A principios de noviembre, Ángeles, nuestro hijo de 2 años, la peque de 1 y yo decidimos que era buena idea ir al Parque Natural de la Albufera a desconectar. Naturaleza, aire puro, un paseo en barca… Parecía perfecto. Parecía.
Salimos de Denia con el optimismo de quien todavía no ha lidiado con un berrinche matutino. En una hora llegamos a El Palmar, un pueblito que huele a arroz y tranquilidad.
Ángeles ya estaba en modo “madre halcón”: revisando cada esquina, cada paso, cada piedra en el camino como si nuestros hijos estuvieran a punto de lanzarse a una aventura mortal. “¿Seguro que la barca es estable? ¿Y los chalecos? ¿Y si se caen?” El patrón del barco nos miró con la paciencia de quien ya ha visto este show antes.
“Señora, si no se mueve mucho, no hay problema”.

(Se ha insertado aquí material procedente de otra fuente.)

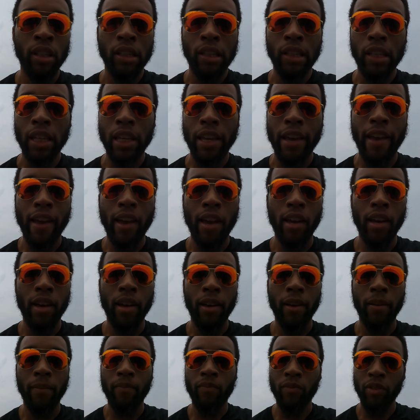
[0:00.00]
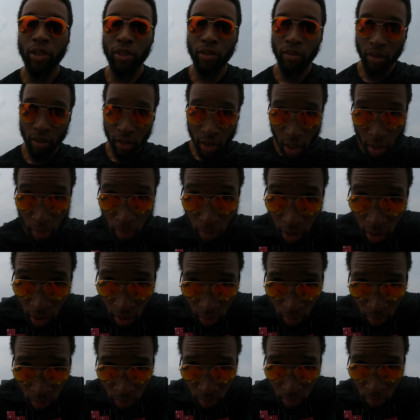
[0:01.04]
yeah, it's gonna take me
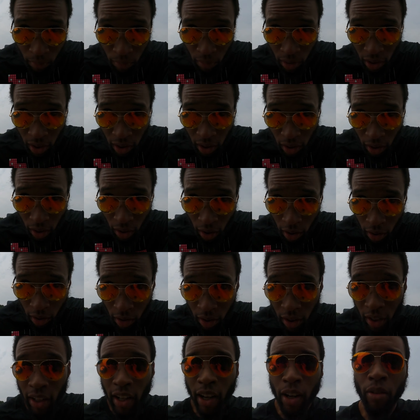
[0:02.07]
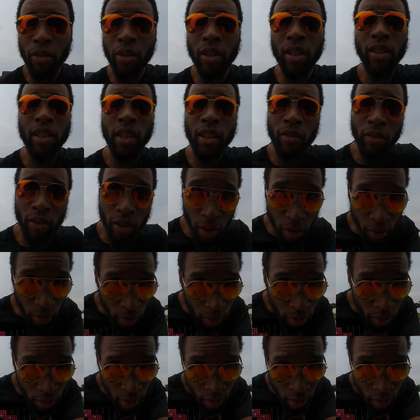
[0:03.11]
a little longer than an hour because I don't know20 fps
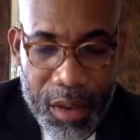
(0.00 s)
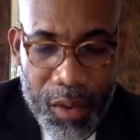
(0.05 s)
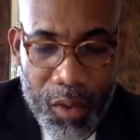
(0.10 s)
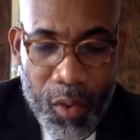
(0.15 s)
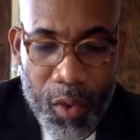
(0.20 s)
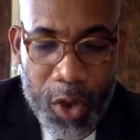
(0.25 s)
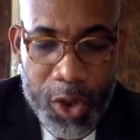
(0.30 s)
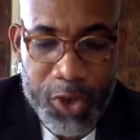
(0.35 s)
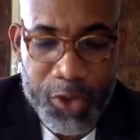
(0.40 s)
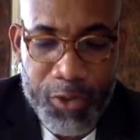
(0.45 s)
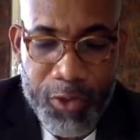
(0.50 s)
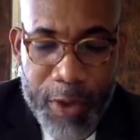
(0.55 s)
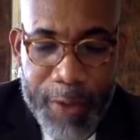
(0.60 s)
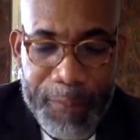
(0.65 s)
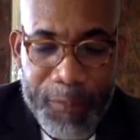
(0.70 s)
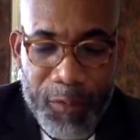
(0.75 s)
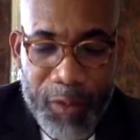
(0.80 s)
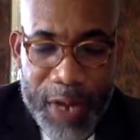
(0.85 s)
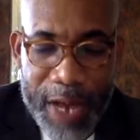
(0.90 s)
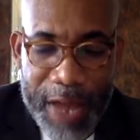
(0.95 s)
was
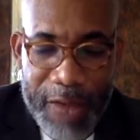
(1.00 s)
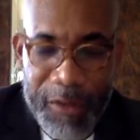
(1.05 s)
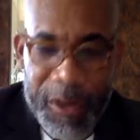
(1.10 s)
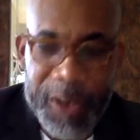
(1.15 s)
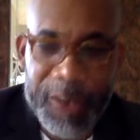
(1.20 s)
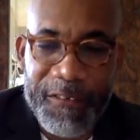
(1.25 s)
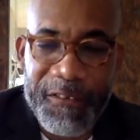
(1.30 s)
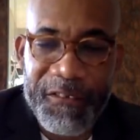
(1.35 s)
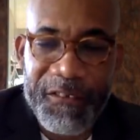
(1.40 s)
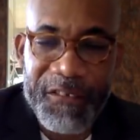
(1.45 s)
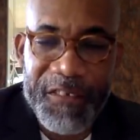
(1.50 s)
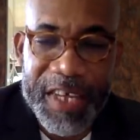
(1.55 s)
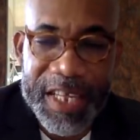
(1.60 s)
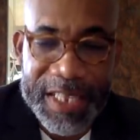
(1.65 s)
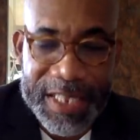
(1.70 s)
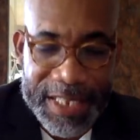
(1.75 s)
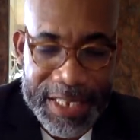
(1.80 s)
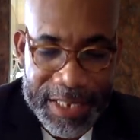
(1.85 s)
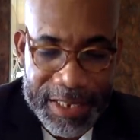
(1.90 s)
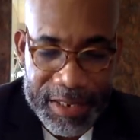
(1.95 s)
raped when I was
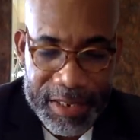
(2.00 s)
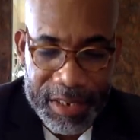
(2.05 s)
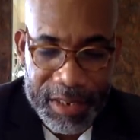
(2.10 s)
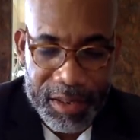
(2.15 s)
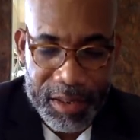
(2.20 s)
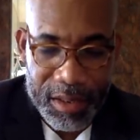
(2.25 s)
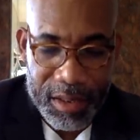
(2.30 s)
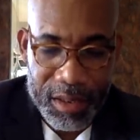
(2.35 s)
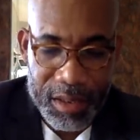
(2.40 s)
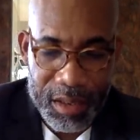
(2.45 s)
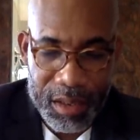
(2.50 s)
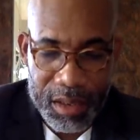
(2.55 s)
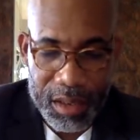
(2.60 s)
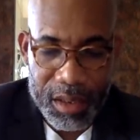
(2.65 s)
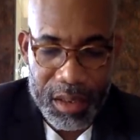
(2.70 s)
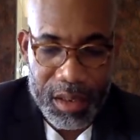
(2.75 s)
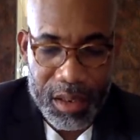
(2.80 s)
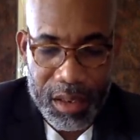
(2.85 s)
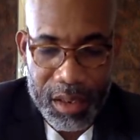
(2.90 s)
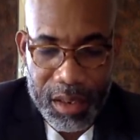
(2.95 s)
13
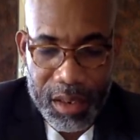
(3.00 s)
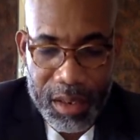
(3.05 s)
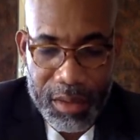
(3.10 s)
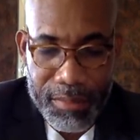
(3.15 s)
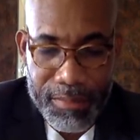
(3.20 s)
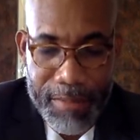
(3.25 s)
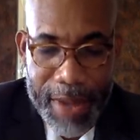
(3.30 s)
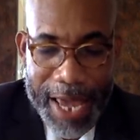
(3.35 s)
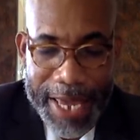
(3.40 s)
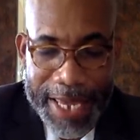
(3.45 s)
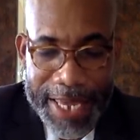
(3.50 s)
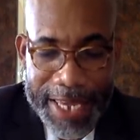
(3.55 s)
by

Ángeles frunció el ceño. Yo, en mi infinita sabiduría, dije algo como: “Bueno, si se caen, aprendemos a nadar”.
Mala idea.
Me comí una mirada fulminante y un sermón sobre la seguridad infantil que duró todo el embarque. Justo cuando Ángeles estaba a punto de decidir que mejor no íbamos, Manu gritó: “¡PATO!” y todos nos giramos como si acabáramos de ver un ovni. Un pato, efectivamente. Ángeles respiró, Manu aplaudió y, en un momento de tregua, subimos a la barca.
El paseo fue… tranquilo.
Ángeles con los brazos en modo barrera anti-caídas, los niños fascinados con los flamencos y yo, confiado en mi equilibrio, intentando hacerme el interesante al borde del barco.
“Mira, Manu, si te inclinas así, puedes ver mejor los peces”.
Spoiler: me incliné demasiado.
Resultado: un movimiento torpe, un pie resbalando y un padre medio sumergido en la Albufera ante la risa del patrón y la mirada de Ángeles que decía “te lo dije” sin necesidad de palabras.
Tras el paseo (y tras secarme como pude), nos dirigimos al Centre d’Informació Racó de l’Olla, donde Manu descubrió que ver pájaros desde una torre es lo más emocionante del mundo. La peque intentó escalar la barandilla y Ángeles casi tiene un mini infarto.
“¡BAJA DE AHÍ!”.
Ocho segundos de caos. Finalmente, todos vivos. Un éxito.
Para cerrar el día, paella en el Restaurante Mateu.
Nada más sentarnos, Ángeles inspeccionó las tronas como si estuviera evaluando la seguridad de un puente colgante. Yo, mientras tanto, me lancé al arroz como si llevara años sin comer. Fue glorioso.
Al final, los niños agotados, nosotros satisfechos y Ángeles todavía lanzándome miradas de “menos mal que no te ahogaste”.
La Albufera nos regaló un día inolvidable.
No por la paz del entorno, sino porque cada pequeño desastre nos recordó lo divertido que es salir de la rutina.
Volvimos a casa con niños dormidos en el coche y una historia más para contar. Que, siendo sinceros, es lo único que importa.